While I was getting my degree one of the courses I took was called “Small Group Communication.” We studied the roles and interactions of people in small groups, which has proved invaluable in my career as a software developer and architect. One of the concepts I still remember from that class was the idea of “consciousness raising.”
Consciousness raising is what occurs when people share similar experiences in order to form tighter cohesion with each other. It’s the “forming” part of “Storming, Forming, Norming, and Performing.” There are many positive outcomes of this type of interaction, and unfortunately, some negative ones as well.
The society here in the US can be generalized (I know generalizations are bad) in this sentence: “Winners are good, Losers are bad, and Everything is a contest.” Don’t believe me, watch the cars around you the next time you are on the beltway; you’ll be able to pick out the one’s driven by people who want to “win” at the car driving game, even though there is no way to win.
This week’s finger injury brings up an example where the negative side of consciousness raising, combined with the mania to win, has a potential bad result. Returning to work with a broken finger resulted in three different stories from co-workers about how they’d managed to mangle fingers using drills, hammers and saws. I wasn’t able to even tell my story in one case before other’s were relating what had happened to them.
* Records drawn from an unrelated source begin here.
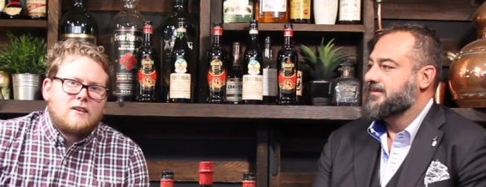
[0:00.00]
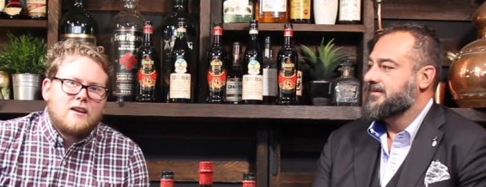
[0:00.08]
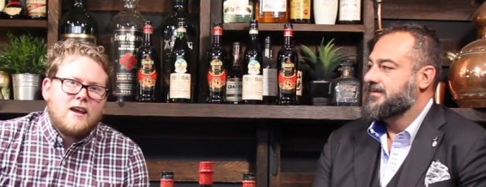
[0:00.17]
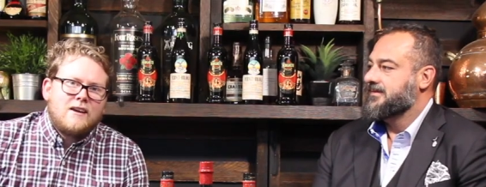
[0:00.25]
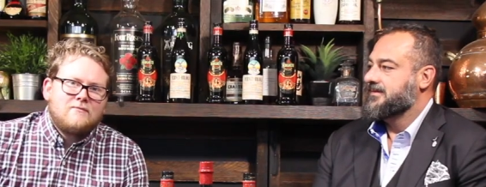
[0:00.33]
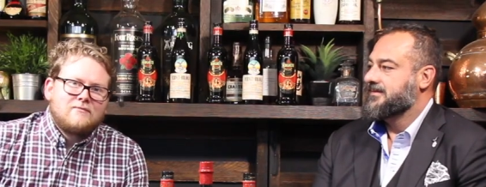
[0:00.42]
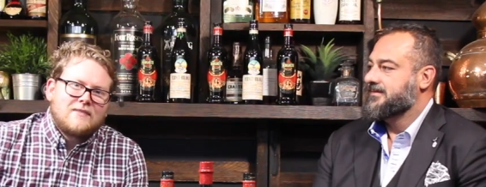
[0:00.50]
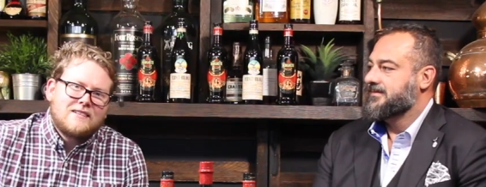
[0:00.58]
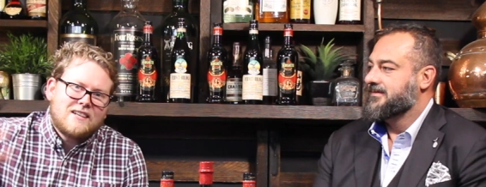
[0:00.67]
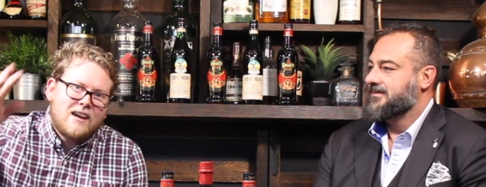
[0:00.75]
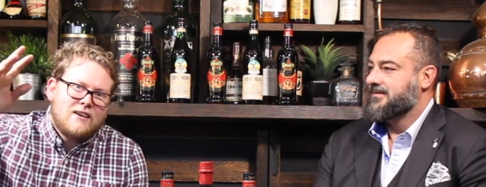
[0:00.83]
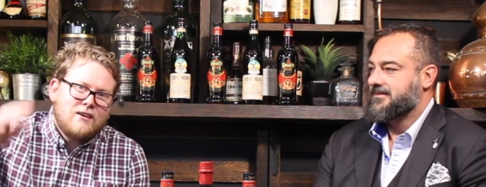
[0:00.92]
Speaker 1: G'day,
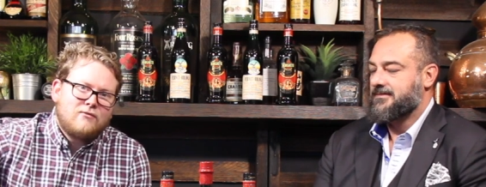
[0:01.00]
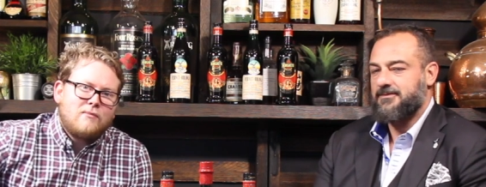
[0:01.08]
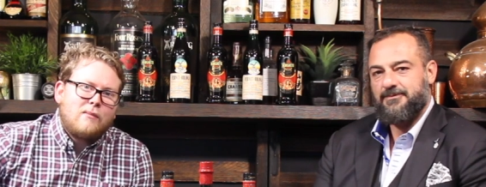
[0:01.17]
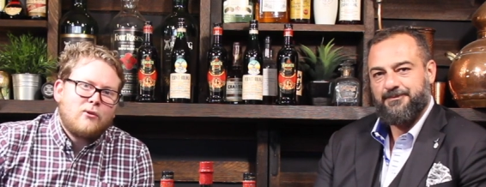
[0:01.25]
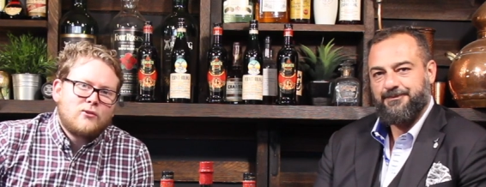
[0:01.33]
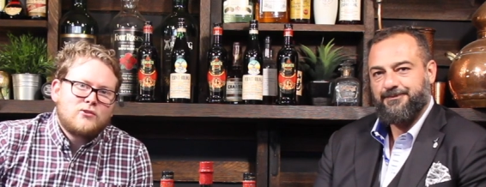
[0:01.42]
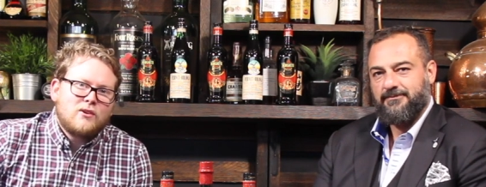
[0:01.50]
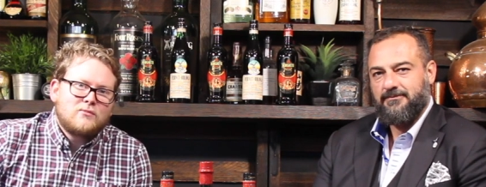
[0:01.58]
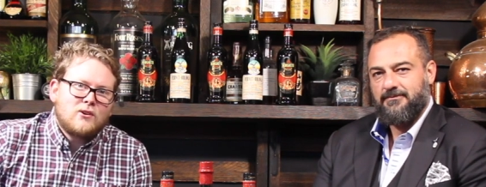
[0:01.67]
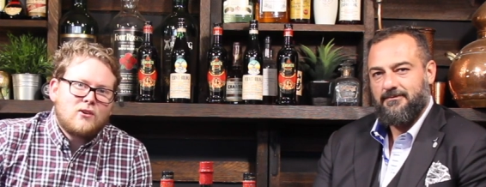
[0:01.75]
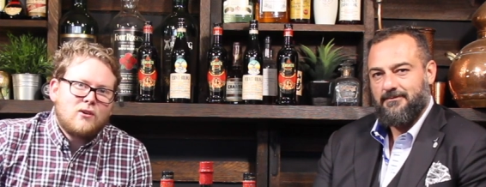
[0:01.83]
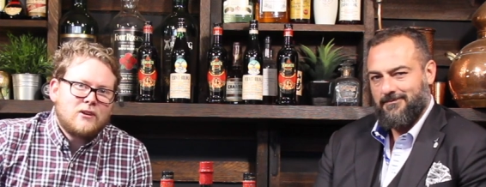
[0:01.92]
Tayden here from my bottle shop
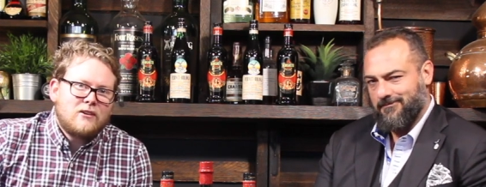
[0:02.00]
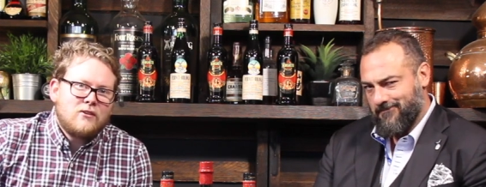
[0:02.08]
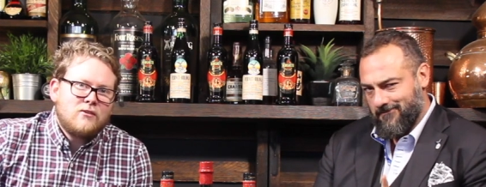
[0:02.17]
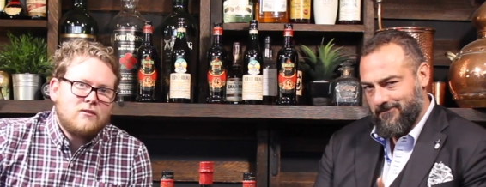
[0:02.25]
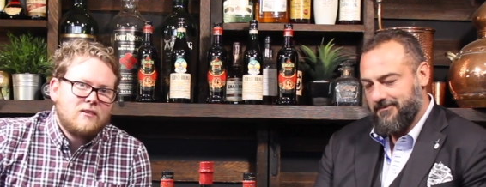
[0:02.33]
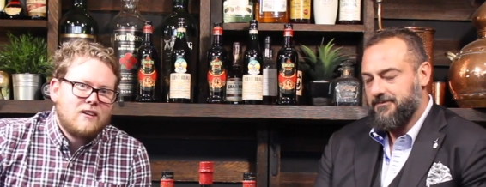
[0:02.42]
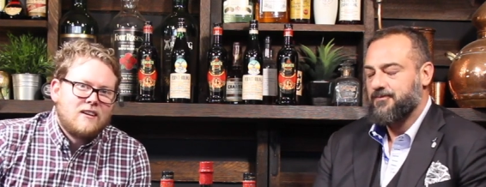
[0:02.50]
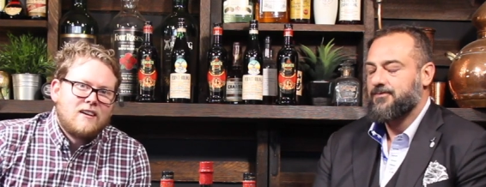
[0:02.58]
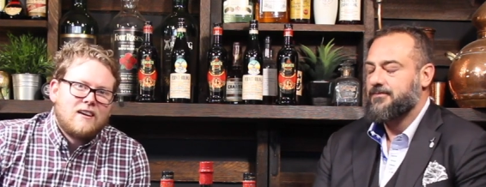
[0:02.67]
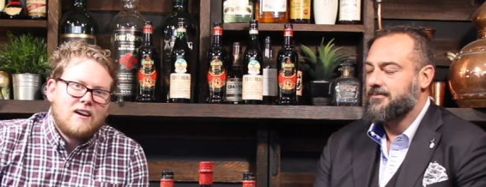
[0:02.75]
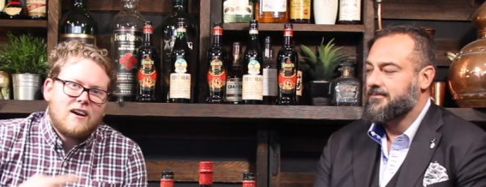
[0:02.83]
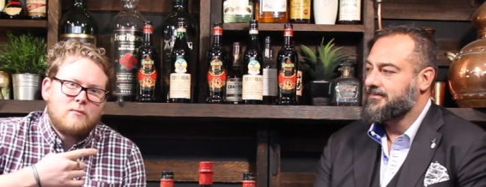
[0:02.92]
dot com dot a u.
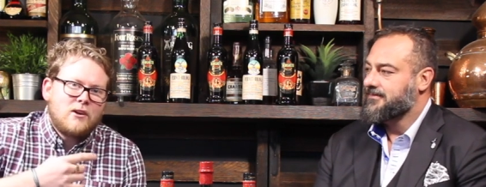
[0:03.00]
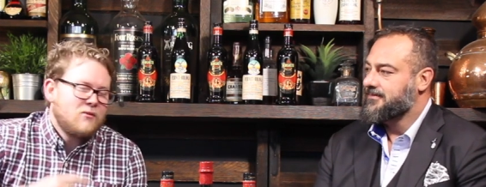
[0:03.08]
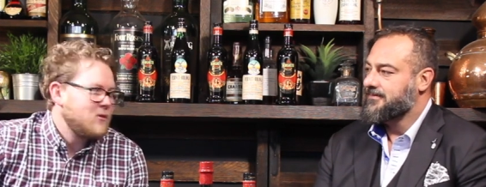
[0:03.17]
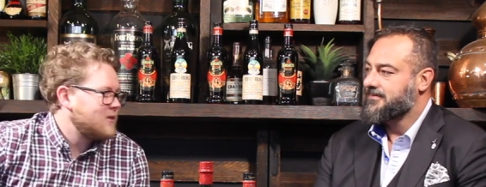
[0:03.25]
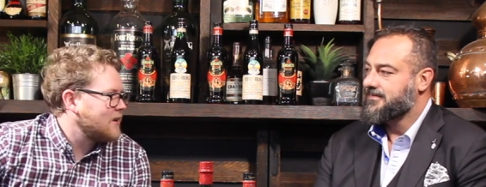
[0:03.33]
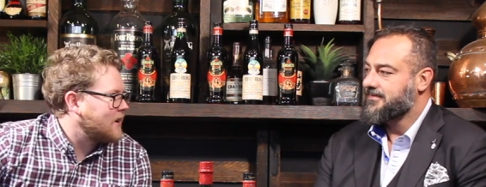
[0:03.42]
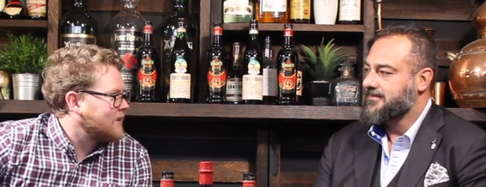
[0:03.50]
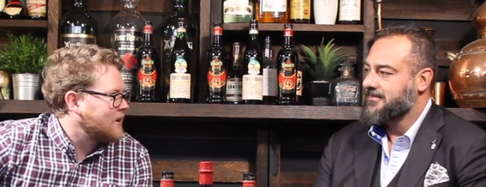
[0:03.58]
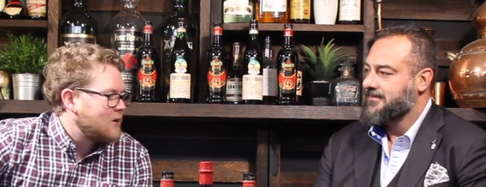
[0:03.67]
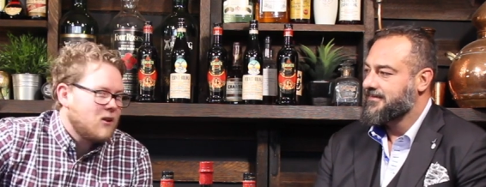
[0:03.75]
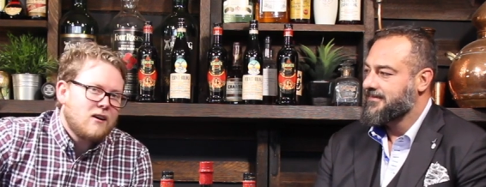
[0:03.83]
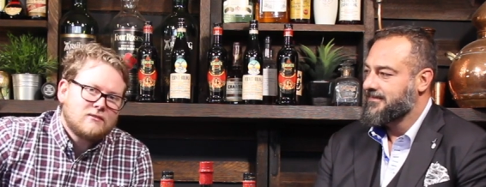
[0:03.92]
I'm here with uh,
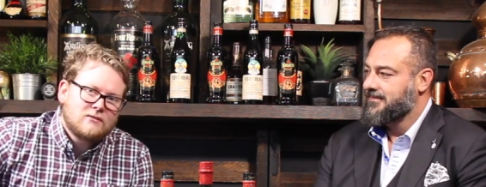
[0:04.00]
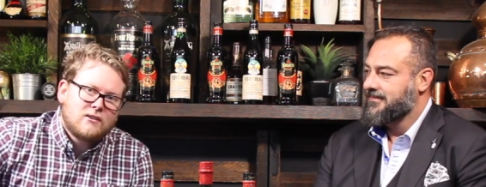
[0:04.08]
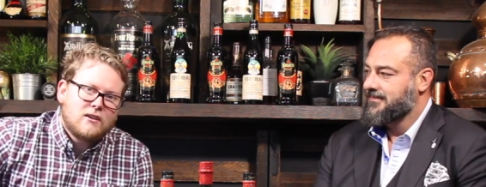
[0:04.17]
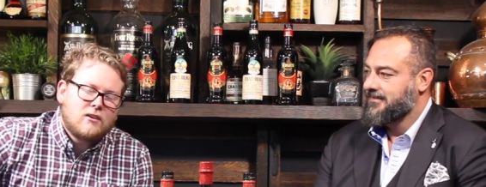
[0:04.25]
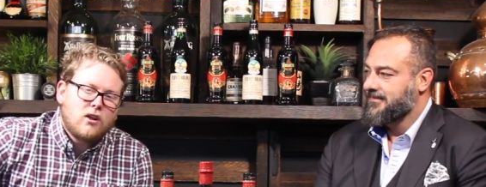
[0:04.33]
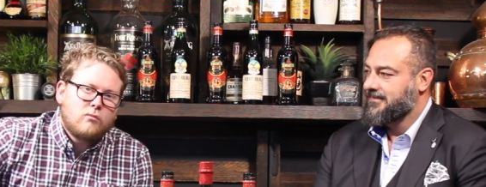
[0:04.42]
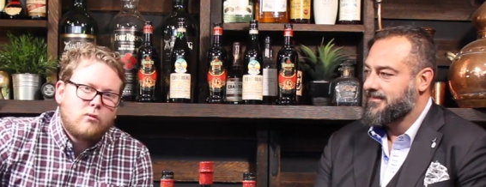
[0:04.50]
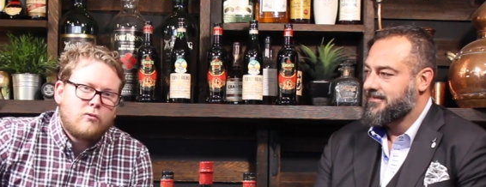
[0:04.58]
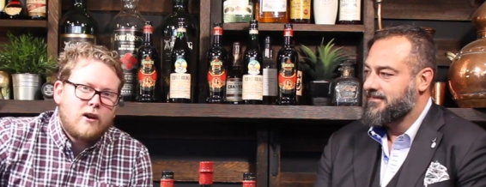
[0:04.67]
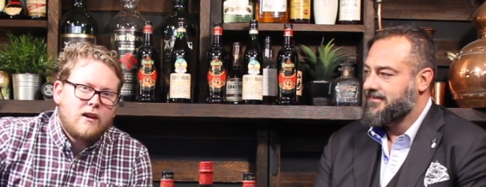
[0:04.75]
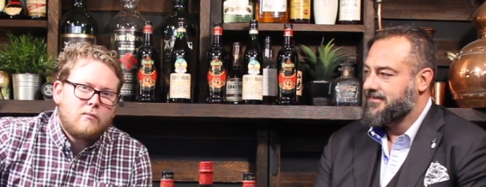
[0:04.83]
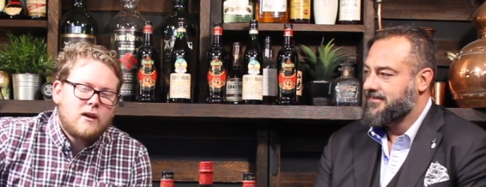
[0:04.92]
Nicola, the global
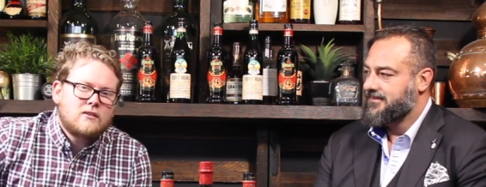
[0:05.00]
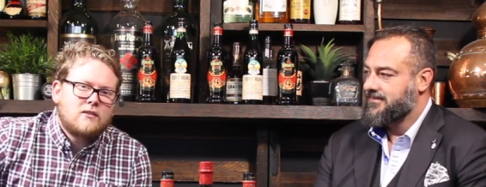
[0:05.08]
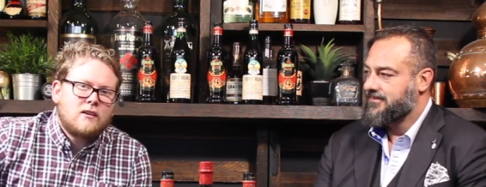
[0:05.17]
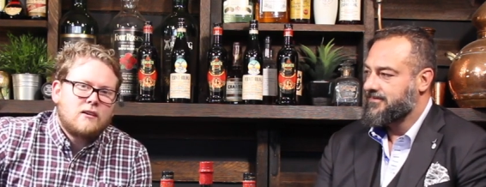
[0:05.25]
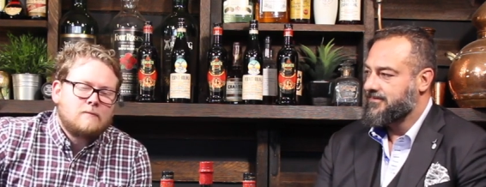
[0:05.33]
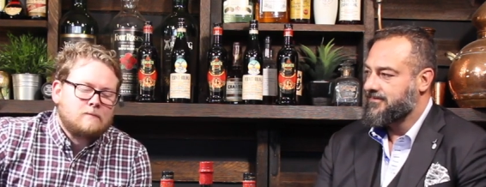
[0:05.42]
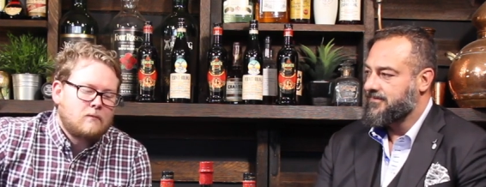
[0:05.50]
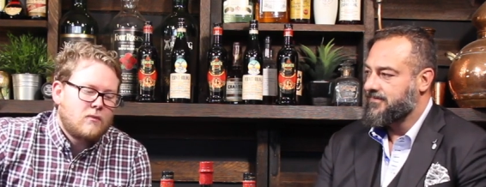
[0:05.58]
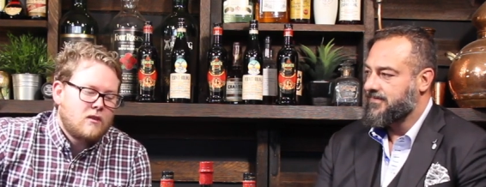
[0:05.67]
brand ambassador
Comparing injuries is not a contest. One-ups-manship isn’t a desirable social trait; it leaves the other person feeling diminished and less-than - after all, I only caught my finger in a car door, I didn’t tear the nail off with a drill bit. I think it is a sad commentary on our society that we place more value on having a worse experience to “top” the other guy than we place on being able to listen with appropriate compassion for two minutes.